• [Work required] The reply should hold only the lines from the one with "(102.01 s to 103.05 s)" to the one with "Verbatim transcript: up", both ends kept, exactly as they appear below, without any pictures.

• [Data excerpts]

•••••

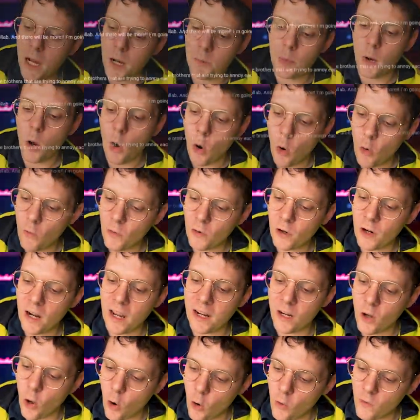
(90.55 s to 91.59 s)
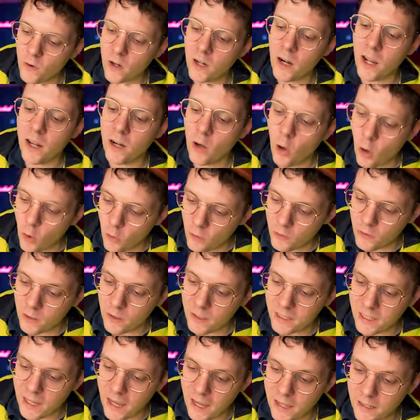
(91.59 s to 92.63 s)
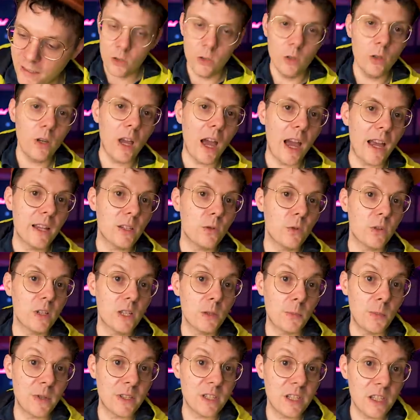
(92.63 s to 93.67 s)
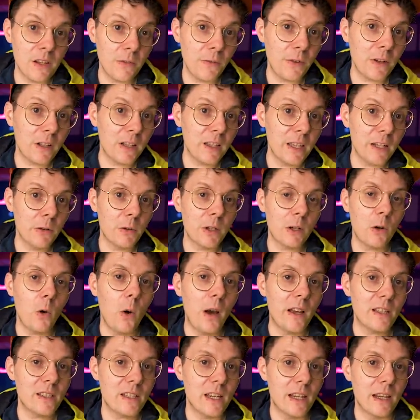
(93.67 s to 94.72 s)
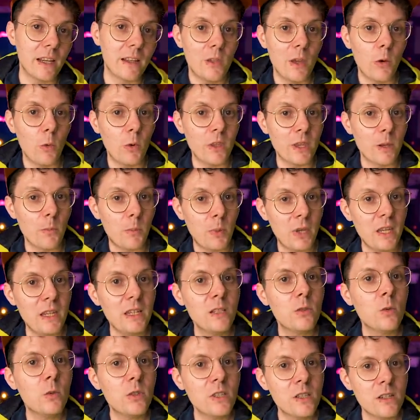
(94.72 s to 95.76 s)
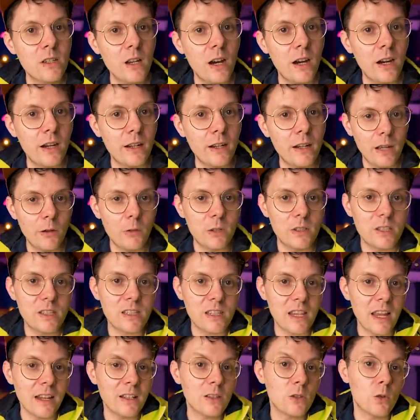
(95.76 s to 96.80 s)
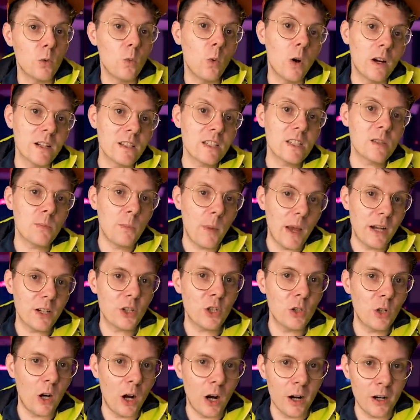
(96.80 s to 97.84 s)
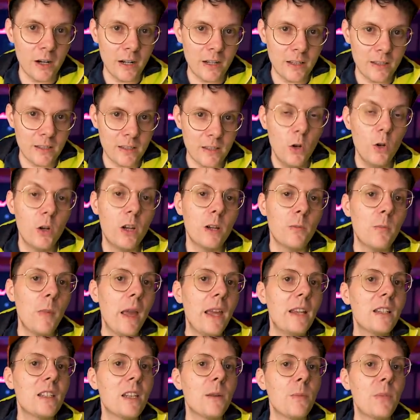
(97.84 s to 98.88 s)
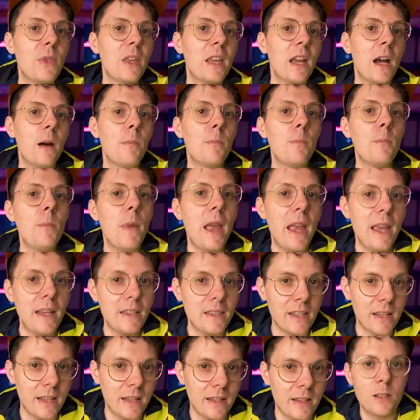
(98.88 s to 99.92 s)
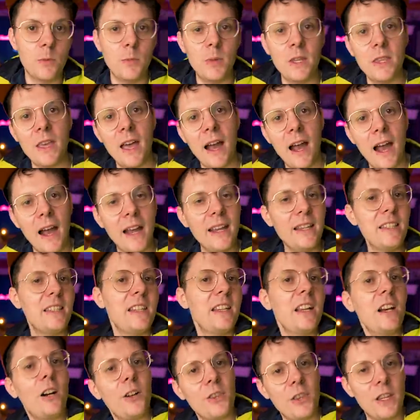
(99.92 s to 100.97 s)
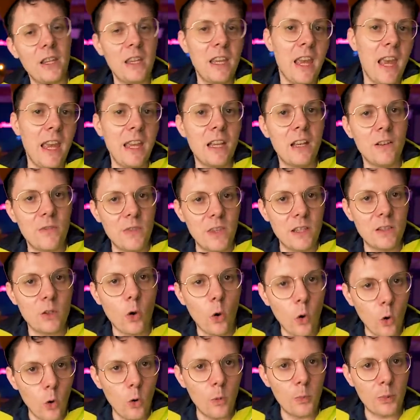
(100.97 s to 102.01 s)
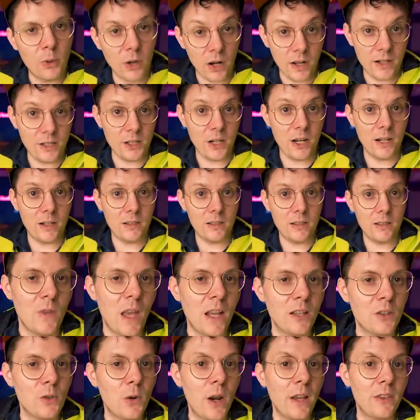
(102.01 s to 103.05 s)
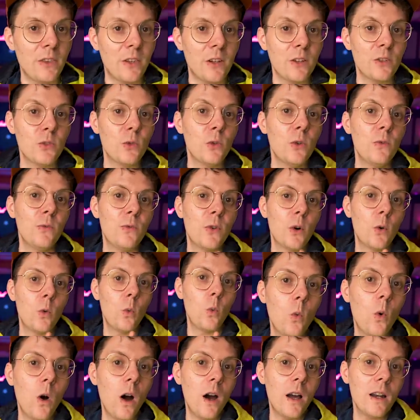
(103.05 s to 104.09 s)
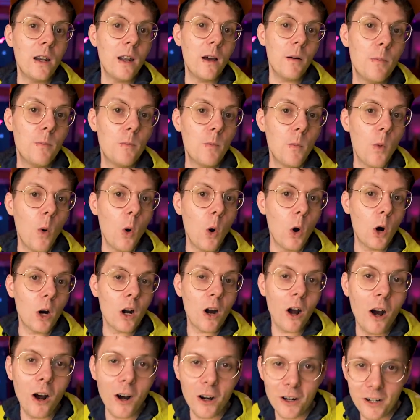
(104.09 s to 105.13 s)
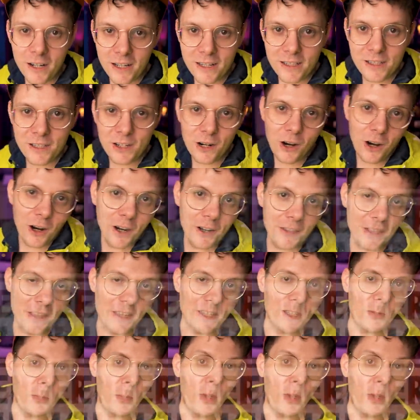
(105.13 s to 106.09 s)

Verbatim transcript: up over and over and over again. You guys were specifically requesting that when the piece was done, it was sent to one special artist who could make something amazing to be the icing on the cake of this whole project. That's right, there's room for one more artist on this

•••••

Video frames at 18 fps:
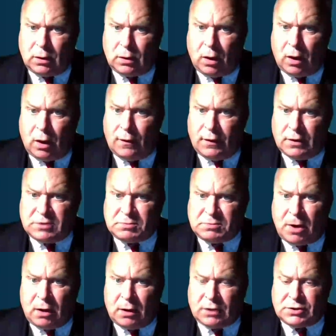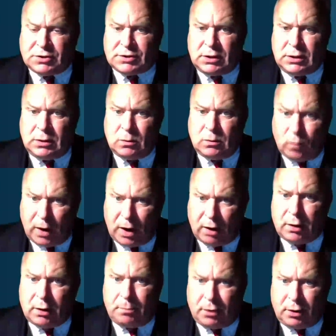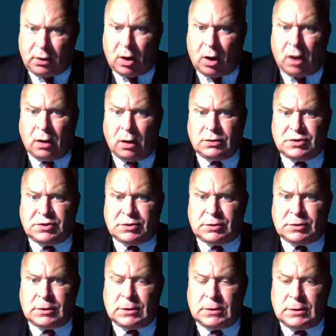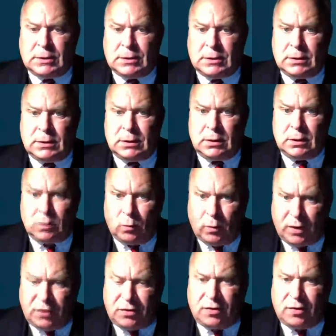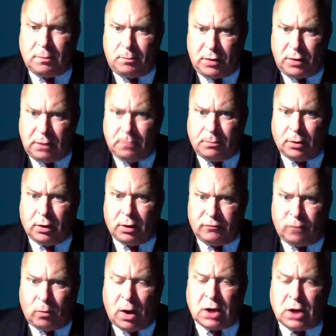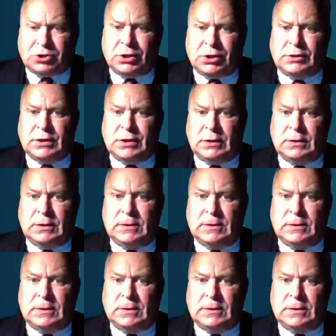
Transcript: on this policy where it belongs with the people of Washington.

•••••

• [Written response]
(102.01 s to 103.05 s)
(103.05 s to 104.09 s)
(104.09 s to 105.13 s)
(105.13 s to 106.09 s)

Verbatim transcript: up over and over and over again. You guys were specifically requesting that when the piece was done, it was sent to one special artist who could make something amazing to be the icing on the cake of this whole project. That's right, there's room for one more artist on this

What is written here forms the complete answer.